Entre superstitions et prophéties
C’est le Paris de la fin de la Renaissance, en ce mois glacial de janvier 1588, que la romancière prend pour cadre d’une nouvelle et dernière (?) enquête menée par Jean du Moncel le héros de la série Alchimie (10/18). Ce roman peut être considéré comme un quatrième tome. C’est l’affrontement entre les ultras catholiques menés par les Guise et les Valois entourés des Quarante-Cinq.
Ce Bureau, une société sécrète composée de dix membres sous l’autorité de Jean du Moncel, a été créé par Loys de Villeneuve lors de l’accession au trône d’Henri II. Il est chargé de gérer les dessous des affaires d’État mais aussi de sombres affaires criminelles.

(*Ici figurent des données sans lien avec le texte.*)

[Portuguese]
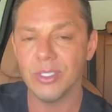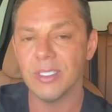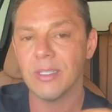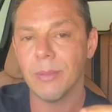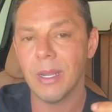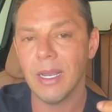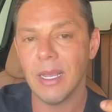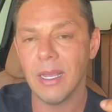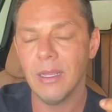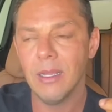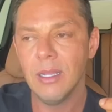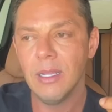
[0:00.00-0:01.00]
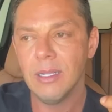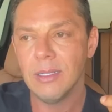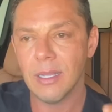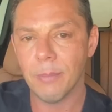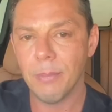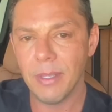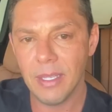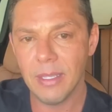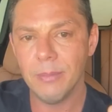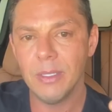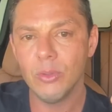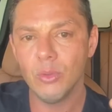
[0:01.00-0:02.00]
Eu tinha que trabalhar na
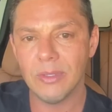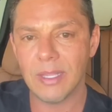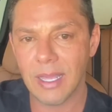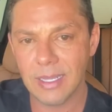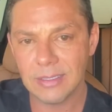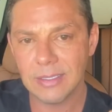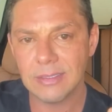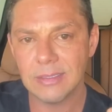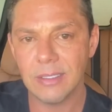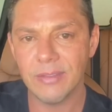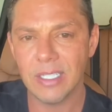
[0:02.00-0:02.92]
PM, no táxi.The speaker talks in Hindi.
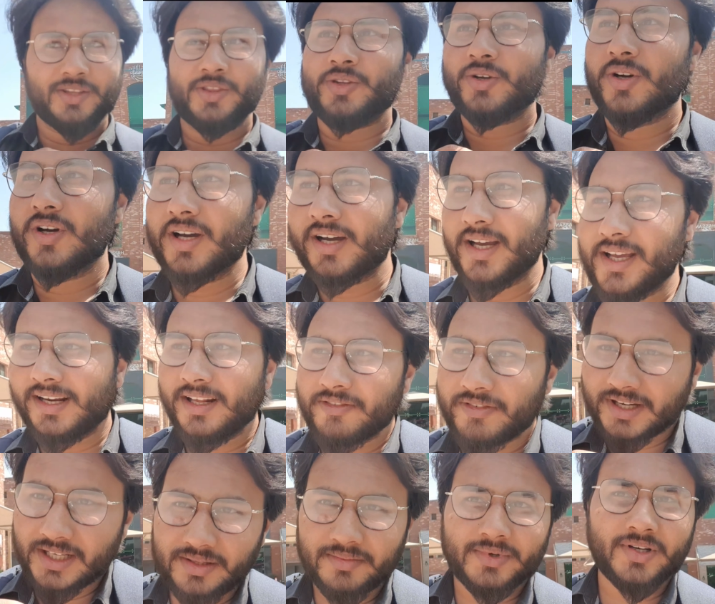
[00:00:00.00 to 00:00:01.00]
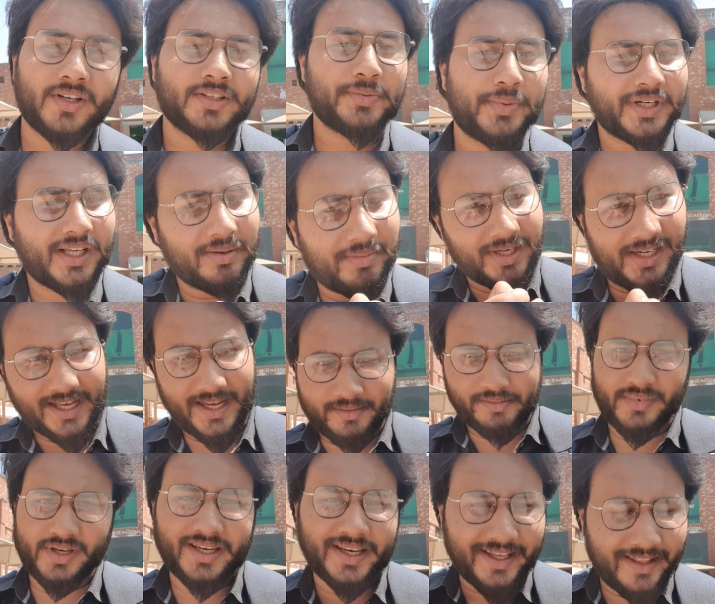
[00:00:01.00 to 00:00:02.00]
तो अली फातिमा हॉस्पिटल में लैब
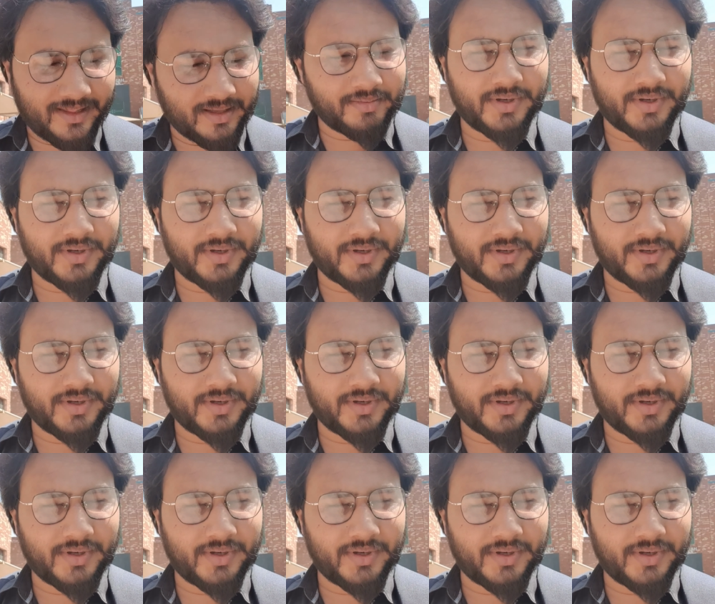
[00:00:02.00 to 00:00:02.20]
में एज अ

Celle qui est à l’ordre du jour, ce 25 janvier, tourne autour du roi accusé de sorcellerie, de faire oblations au diable. Des pamphlets circulent alimentés par les Guise qui veulent accéder au trône. Le peuple gronde car la vie est difficile et le train de vie dispendieux du roi irrite. Il semble que la seule solution soit d’éliminer le duc de Guise si l’on veut sauver le roi Henri III.
Mais parallèlement, une série de meurtres mobilise leur attention quand on découvre le corps d’une jeune lavandière au Port-au-Foin. Elle porte de très vilaines blessures. La rumeur d’un loup-garou se répand. Des témoins affirment l’avoir vu.
C’est un médecin des morts qui, à partir d’un registre, constate une régularité dans ces tueries. Elles sont liées à la pleine lune. Et la prochaine n’est que dans quelques jours. Une course contre la montre s’engage pour les commissaires du Châtelet…
L’intrigue mobilise nombre de personnages historiques de premier plan qui jouent leur rôle et qui s’intègrent bien dans la trame romanesque. Avec son héros et sa famille, qu’il a mise à l’abri dans son domaine breton, l’auteure retrace des événements authentiques et conçoit une intrigue nourrie d’une connaissance approfondie de la période. Ce roman est particulièrement documenté.
Viviane Moore donne une belle place au métier de bourreau, les conditions de vie de ceux-ci et de leurs proches. Ils sont indispensables mais rejetés, contraints à la discrétion, voire l’anonymat. Elle met en lumière, et c’est peu fréquent, les retombées psychologiques après la torture et la mise à mort des condamnés.
En fin de volume, l’auteure livre nombre de notes et d’illustrations sur les personnages authentiques, sur les mesures, les poids et le temps.
Ce roman se révèle passionnant pour son coté historique bien étayé, pour son intrigue et pour la galerie des protagonistes.
serge perraud
Viviane Moore, La dernière enquête du Bureau des affaires extraordinaires, Éditions 10/18, coll. “Polar”, octobre 2023, 288 p. — 15,90 €.